• _WHAT YOU NEED TO DO_
Write out all of the entries, matching the original exactly.
=== Begin Enclosure ===
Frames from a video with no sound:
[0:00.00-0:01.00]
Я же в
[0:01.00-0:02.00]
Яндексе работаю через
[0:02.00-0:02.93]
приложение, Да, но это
=== End Enclosure ===
• _EXERCISE RESPONSE_
Frames from a video with no sound:
[0:00.00-0:01.00]
Я же в
[0:01.00-0:02.00]
Яндексе работаю через
[0:02.00-0:02.93]
приложение, Да, но это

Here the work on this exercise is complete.